まずはビジターセンターへ。この入植地が発見されたのは、わずか数十年前。この発見の経緯については、ビデオの解説を見ると一目瞭然。木材や毛皮やブトウを手に入れ、グリーンランドやヨーロッパに売るために、バイキングがこの地に足を踏み入れたことがわかります。泥炭地のそばの細長い砂利の台地には、11世紀の古代スカンジナビアの8つの遺構があり、今は緑に覆われています。

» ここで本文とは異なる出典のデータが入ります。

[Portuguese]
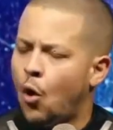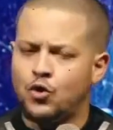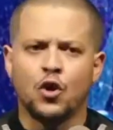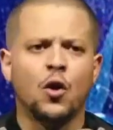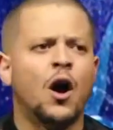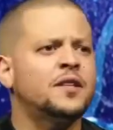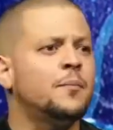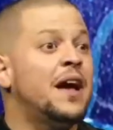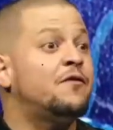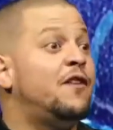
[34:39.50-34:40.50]
O John
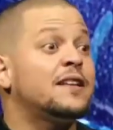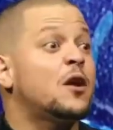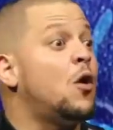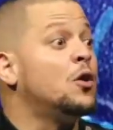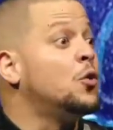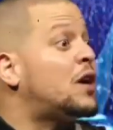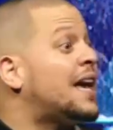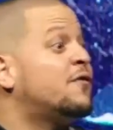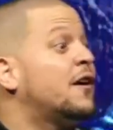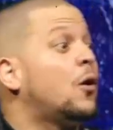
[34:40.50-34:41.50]
Ortenberg fala que quando o
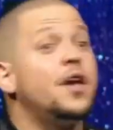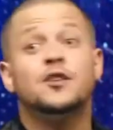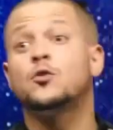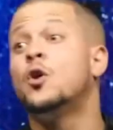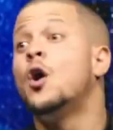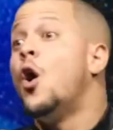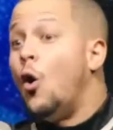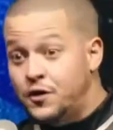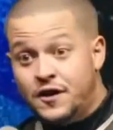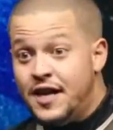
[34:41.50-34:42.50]
cara falou isso,
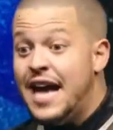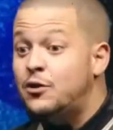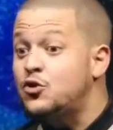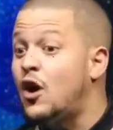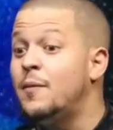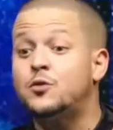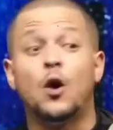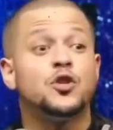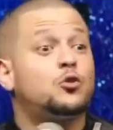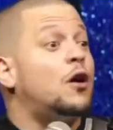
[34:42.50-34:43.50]
os 500 homens do
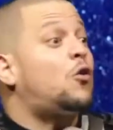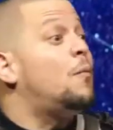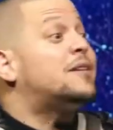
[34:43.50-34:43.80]
auditórioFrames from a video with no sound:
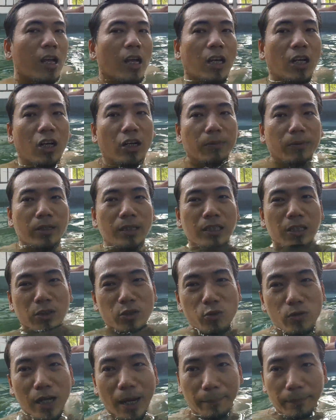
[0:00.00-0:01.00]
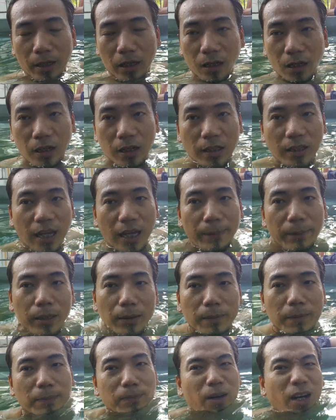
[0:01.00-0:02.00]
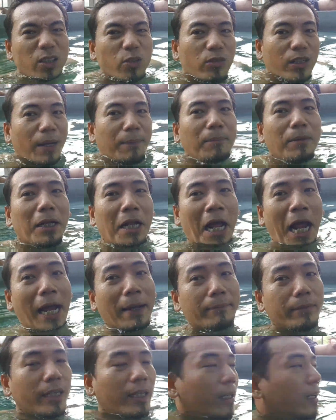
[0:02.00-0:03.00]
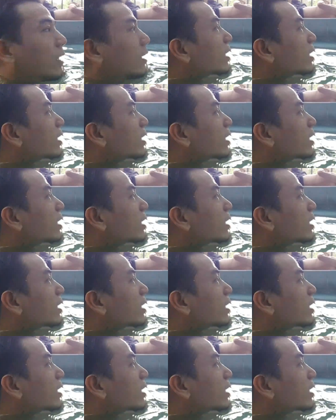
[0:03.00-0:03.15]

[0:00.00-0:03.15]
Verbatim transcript: Rồi mới xuống ngâm nữa, tại mình mới xuống đắm mình ham á.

さらに行くと、住居跡が復元されていて、当時の村の様子がわかります。バイキングが用いたのと同じ木の骨組みに芝土をかぶせる工法で、3つの建物が再現されています。中に入ってみましょう。両側の壁際の簡素なベンチが、昼間はイス、夜はベッドになります。壁には食料を入れる袋が掛かっています。床は土でできていて、屋根に開けられた穴からは焚き火の煙が抜け、日中は光が差し込みます。
車に戻るとき、もう一度振り返ってランス・オ・メドーの遺構と広大な海を見渡してください。バイキング船が上陸してくるような気がするかもしれません。